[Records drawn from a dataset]
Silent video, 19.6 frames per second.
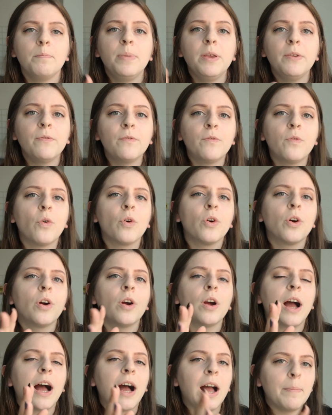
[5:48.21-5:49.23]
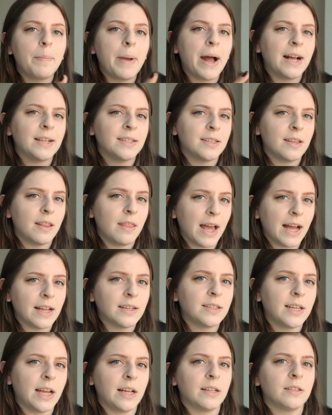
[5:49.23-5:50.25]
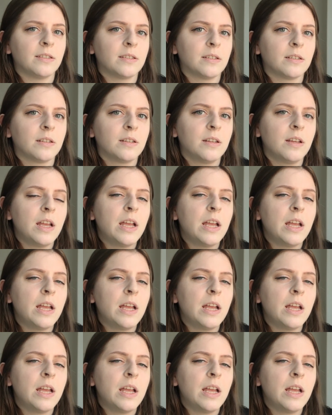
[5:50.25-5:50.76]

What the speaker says: before I pass that test.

▶ [Instructions for the task]
Make an exact copy of every entry above, minus the images.

▶ [Worked solution]
Silent video, 19.6 frames per second.
[5:48.21-5:49.23]
[5:49.23-5:50.25]
[5:50.25-5:50.76]

What the speaker says: before I pass that test.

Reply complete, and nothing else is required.